_EXERCISE INSTRUCTIONS_
The expected answer is the set of lines in the data below between the line holding "[0:01.80-0:01.90]" and the line holding "[00:01:37.49]", inclusive, written out exactly.

■ ■ ■ ■ ■

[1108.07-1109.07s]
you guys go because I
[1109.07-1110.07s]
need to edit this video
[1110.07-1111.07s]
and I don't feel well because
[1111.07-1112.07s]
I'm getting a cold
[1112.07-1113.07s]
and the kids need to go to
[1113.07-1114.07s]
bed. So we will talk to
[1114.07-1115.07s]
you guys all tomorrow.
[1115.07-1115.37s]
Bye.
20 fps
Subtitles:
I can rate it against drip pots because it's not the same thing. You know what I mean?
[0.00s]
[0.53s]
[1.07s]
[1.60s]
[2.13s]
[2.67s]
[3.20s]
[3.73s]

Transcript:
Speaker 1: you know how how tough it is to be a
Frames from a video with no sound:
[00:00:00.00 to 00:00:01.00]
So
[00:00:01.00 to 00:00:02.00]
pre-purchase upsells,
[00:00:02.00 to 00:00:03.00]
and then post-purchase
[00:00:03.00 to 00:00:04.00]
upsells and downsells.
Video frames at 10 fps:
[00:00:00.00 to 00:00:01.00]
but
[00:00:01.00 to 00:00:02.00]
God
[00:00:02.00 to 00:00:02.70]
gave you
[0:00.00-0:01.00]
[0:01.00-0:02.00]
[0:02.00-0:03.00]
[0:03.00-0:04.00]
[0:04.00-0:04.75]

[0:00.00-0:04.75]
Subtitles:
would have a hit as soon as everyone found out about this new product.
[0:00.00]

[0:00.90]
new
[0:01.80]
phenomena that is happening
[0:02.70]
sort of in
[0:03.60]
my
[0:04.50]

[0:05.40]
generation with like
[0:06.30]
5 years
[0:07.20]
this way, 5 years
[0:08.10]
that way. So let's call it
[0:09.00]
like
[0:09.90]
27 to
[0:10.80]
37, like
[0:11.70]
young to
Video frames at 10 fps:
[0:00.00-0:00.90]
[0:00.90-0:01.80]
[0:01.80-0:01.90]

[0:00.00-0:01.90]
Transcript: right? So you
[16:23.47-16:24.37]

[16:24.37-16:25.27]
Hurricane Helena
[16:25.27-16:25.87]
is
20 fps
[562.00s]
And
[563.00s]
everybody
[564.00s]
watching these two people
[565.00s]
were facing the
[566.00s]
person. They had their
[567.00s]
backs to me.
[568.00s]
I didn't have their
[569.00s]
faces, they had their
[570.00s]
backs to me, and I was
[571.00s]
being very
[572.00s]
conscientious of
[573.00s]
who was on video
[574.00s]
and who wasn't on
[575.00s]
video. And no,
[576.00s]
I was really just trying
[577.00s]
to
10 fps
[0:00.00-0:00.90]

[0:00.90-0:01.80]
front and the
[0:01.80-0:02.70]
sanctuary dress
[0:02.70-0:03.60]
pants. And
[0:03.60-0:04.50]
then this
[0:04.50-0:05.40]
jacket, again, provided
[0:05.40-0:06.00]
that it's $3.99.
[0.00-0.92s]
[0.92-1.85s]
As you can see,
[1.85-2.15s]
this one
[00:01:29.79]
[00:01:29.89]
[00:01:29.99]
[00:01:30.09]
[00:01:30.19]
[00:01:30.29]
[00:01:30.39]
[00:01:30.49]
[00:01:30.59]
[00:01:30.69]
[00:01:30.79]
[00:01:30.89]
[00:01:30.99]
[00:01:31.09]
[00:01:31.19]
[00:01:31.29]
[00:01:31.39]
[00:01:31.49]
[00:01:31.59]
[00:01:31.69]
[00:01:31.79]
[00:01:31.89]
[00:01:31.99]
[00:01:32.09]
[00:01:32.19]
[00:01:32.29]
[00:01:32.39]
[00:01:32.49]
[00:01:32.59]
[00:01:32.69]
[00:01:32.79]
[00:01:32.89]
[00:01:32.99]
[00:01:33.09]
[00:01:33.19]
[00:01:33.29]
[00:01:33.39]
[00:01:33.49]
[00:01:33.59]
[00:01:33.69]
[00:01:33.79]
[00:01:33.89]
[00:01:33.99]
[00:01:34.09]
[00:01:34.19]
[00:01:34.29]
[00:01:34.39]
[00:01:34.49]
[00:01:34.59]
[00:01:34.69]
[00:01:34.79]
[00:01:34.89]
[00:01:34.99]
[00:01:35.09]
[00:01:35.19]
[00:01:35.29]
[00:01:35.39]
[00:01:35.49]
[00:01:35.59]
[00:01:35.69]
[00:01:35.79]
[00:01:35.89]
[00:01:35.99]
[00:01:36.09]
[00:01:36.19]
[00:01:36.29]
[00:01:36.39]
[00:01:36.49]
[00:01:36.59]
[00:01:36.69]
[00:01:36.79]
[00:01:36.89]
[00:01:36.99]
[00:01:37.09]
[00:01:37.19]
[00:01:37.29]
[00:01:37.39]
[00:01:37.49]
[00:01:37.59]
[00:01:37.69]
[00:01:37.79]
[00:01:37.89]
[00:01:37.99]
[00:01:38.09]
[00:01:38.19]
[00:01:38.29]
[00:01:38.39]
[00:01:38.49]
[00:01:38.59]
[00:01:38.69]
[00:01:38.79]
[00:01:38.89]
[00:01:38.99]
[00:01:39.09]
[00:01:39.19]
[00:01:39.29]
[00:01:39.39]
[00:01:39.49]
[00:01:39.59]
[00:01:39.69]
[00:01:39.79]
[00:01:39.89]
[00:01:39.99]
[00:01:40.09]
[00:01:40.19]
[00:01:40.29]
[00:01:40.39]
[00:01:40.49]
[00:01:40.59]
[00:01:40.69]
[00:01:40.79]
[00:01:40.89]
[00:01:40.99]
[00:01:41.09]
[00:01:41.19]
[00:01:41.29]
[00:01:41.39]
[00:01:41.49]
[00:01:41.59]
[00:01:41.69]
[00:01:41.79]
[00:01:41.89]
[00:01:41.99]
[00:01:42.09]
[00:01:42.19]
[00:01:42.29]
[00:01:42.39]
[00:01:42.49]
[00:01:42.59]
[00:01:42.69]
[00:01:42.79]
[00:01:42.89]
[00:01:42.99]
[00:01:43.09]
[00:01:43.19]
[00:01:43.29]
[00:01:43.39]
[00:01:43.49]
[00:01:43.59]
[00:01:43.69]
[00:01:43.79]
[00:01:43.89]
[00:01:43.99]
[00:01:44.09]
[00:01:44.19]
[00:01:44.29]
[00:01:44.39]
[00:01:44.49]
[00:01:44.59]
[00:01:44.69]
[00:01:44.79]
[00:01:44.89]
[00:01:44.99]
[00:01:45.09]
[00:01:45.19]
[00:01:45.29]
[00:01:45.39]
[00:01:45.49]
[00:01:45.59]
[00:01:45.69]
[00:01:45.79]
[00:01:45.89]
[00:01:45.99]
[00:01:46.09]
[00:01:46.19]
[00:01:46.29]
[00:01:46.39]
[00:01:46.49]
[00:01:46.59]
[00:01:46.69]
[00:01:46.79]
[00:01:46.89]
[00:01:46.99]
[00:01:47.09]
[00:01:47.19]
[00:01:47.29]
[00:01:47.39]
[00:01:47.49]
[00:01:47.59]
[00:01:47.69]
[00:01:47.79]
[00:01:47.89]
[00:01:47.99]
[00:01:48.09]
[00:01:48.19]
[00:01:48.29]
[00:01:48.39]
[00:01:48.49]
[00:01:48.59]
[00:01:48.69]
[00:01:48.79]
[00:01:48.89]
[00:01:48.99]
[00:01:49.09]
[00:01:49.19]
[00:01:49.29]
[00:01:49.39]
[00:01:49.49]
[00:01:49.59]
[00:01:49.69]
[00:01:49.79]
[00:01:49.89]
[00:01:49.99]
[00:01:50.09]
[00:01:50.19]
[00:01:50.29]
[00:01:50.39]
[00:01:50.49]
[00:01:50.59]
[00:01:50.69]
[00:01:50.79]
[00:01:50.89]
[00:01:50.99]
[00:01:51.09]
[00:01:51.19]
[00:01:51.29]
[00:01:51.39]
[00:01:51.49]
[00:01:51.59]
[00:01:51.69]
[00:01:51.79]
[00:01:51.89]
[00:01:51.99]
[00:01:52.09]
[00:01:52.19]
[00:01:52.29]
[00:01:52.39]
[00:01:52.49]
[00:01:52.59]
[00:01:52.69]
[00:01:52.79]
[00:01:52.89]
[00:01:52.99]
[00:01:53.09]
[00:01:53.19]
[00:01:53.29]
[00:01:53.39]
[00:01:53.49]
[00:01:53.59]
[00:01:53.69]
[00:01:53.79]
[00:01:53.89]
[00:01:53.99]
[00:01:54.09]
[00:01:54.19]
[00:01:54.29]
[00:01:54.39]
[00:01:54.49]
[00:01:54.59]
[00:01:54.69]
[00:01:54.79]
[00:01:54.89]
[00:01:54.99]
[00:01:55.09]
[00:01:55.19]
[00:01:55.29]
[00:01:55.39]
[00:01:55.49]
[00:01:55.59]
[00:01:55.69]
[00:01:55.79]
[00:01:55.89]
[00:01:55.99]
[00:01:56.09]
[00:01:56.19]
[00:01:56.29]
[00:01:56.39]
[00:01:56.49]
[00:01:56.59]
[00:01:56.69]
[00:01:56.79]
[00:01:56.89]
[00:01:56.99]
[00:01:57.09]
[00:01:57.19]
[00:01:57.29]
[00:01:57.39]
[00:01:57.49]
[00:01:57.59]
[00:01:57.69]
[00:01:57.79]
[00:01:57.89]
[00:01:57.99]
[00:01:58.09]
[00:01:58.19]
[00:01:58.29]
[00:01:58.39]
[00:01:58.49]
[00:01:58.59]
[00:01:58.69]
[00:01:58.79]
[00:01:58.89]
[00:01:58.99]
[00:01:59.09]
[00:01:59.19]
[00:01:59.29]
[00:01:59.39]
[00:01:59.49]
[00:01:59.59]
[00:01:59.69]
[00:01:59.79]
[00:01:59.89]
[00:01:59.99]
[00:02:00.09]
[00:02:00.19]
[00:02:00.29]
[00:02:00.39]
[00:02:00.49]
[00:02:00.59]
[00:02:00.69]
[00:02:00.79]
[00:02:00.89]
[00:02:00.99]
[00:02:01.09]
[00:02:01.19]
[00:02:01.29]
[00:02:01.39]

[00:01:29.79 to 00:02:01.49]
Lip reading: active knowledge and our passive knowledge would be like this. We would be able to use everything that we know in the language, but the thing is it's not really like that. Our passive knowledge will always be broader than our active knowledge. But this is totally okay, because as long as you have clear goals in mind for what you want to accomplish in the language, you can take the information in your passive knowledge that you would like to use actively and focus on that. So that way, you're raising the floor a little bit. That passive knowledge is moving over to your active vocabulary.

■ ■ ■ ■ ■

_RESPONSE AREA_
[0:01.80-0:01.90]

[0:00.00-0:01.90]
Transcript: right? So you
[16:23.47-16:24.37]

[16:24.37-16:25.27]
Hurricane Helena
[16:25.27-16:25.87]
is
20 fps
[562.00s]
And
[563.00s]
everybody
[564.00s]
watching these two people
[565.00s]
were facing the
[566.00s]
person. They had their
[567.00s]
backs to me.
[568.00s]
I didn't have their
[569.00s]
faces, they had their
[570.00s]
backs to me, and I was
[571.00s]
being very
[572.00s]
conscientious of
[573.00s]
who was on video
[574.00s]
and who wasn't on
[575.00s]
video. And no,
[576.00s]
I was really just trying
[577.00s]
to
10 fps
[0:00.00-0:00.90]

[0:00.90-0:01.80]
front and the
[0:01.80-0:02.70]
sanctuary dress
[0:02.70-0:03.60]
pants. And
[0:03.60-0:04.50]
then this
[0:04.50-0:05.40]
jacket, again, provided
[0:05.40-0:06.00]
that it's $3.99.
[0.00-0.92s]
[0.92-1.85s]
As you can see,
[1.85-2.15s]
this one
[00:01:29.79]
[00:01:29.89]
[00:01:29.99]
[00:01:30.09]
[00:01:30.19]
[00:01:30.29]
[00:01:30.39]
[00:01:30.49]
[00:01:30.59]
[00:01:30.69]
[00:01:30.79]
[00:01:30.89]
[00:01:30.99]
[00:01:31.09]
[00:01:31.19]
[00:01:31.29]
[00:01:31.39]
[00:01:31.49]
[00:01:31.59]
[00:01:31.69]
[00:01:31.79]
[00:01:31.89]
[00:01:31.99]
[00:01:32.09]
[00:01:32.19]
[00:01:32.29]
[00:01:32.39]
[00:01:32.49]
[00:01:32.59]
[00:01:32.69]
[00:01:32.79]
[00:01:32.89]
[00:01:32.99]
[00:01:33.09]
[00:01:33.19]
[00:01:33.29]
[00:01:33.39]
[00:01:33.49]
[00:01:33.59]
[00:01:33.69]
[00:01:33.79]
[00:01:33.89]
[00:01:33.99]
[00:01:34.09]
[00:01:34.19]
[00:01:34.29]
[00:01:34.39]
[00:01:34.49]
[00:01:34.59]
[00:01:34.69]
[00:01:34.79]
[00:01:34.89]
[00:01:34.99]
[00:01:35.09]
[00:01:35.19]
[00:01:35.29]
[00:01:35.39]
[00:01:35.49]
[00:01:35.59]
[00:01:35.69]
[00:01:35.79]
[00:01:35.89]
[00:01:35.99]
[00:01:36.09]
[00:01:36.19]
[00:01:36.29]
[00:01:36.39]
[00:01:36.49]
[00:01:36.59]
[00:01:36.69]
[00:01:36.79]
[00:01:36.89]
[00:01:36.99]
[00:01:37.09]
[00:01:37.19]
[00:01:37.29]
[00:01:37.39]
[00:01:37.49]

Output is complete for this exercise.